(Records drawn from a dataset)

• • • • • • •

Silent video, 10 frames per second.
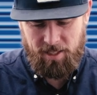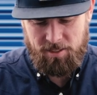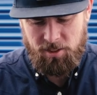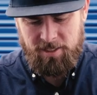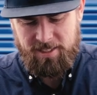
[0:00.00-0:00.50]

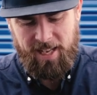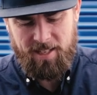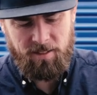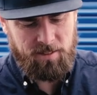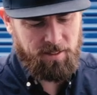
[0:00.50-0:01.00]
it's
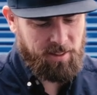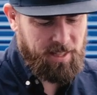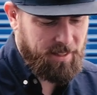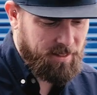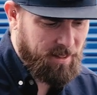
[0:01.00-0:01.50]
insane to
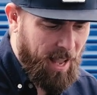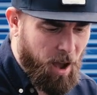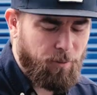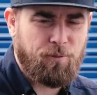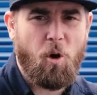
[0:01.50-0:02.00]
think
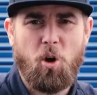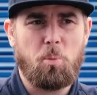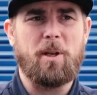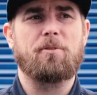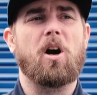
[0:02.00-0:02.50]
how far
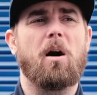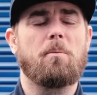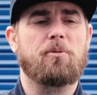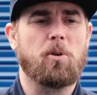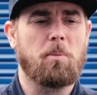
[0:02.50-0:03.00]
we have
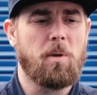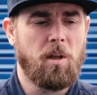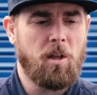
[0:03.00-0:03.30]
come from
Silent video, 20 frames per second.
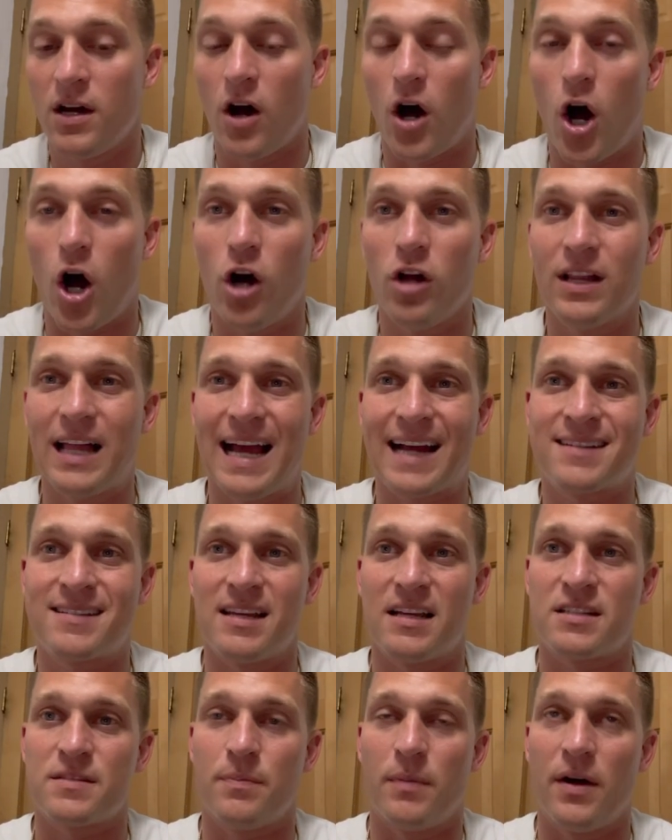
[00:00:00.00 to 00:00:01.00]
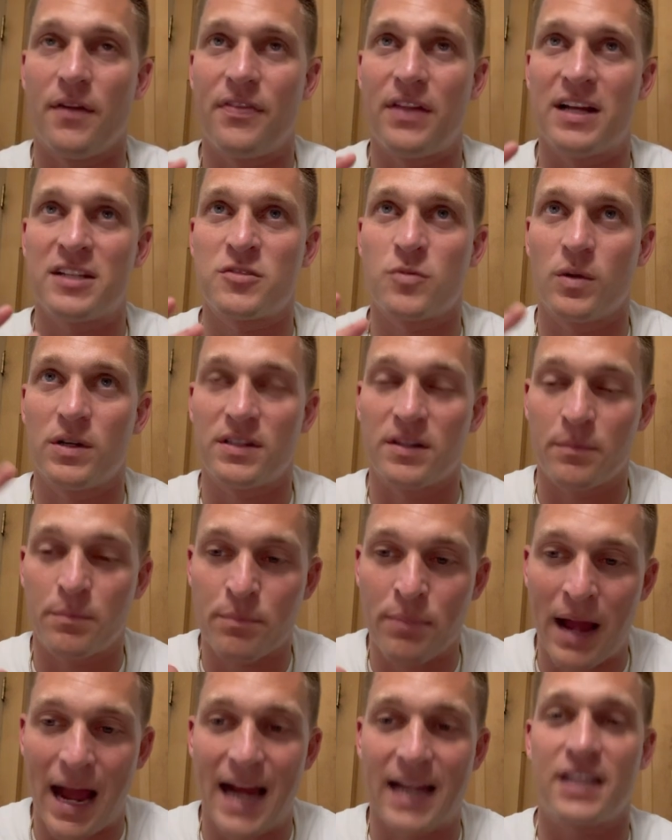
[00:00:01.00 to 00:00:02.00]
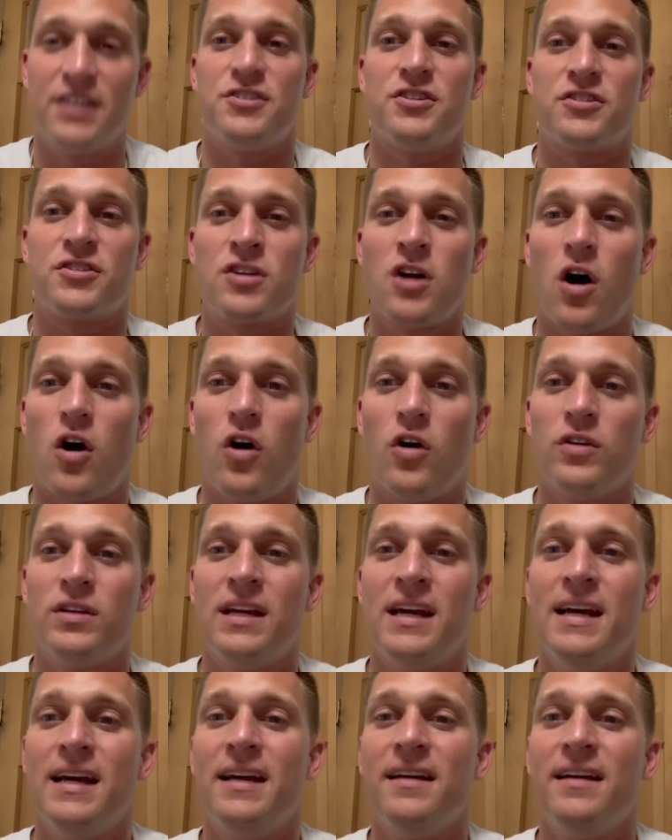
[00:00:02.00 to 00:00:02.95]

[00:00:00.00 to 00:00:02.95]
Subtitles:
All-access month, that's what the package is called.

• • • • • • •

Restate word for word the lines from the one holding "Silent video, 20 frames per second." down through the last line of the records above, and do not include the pictures.

Silent video, 20 frames per second.
[00:00:00.00 to 00:00:01.00]
[00:00:01.00 to 00:00:02.00]
[00:00:02.00 to 00:00:02.95]

[00:00:00.00 to 00:00:02.95]
Subtitles:
All-access month, that's what the package is called.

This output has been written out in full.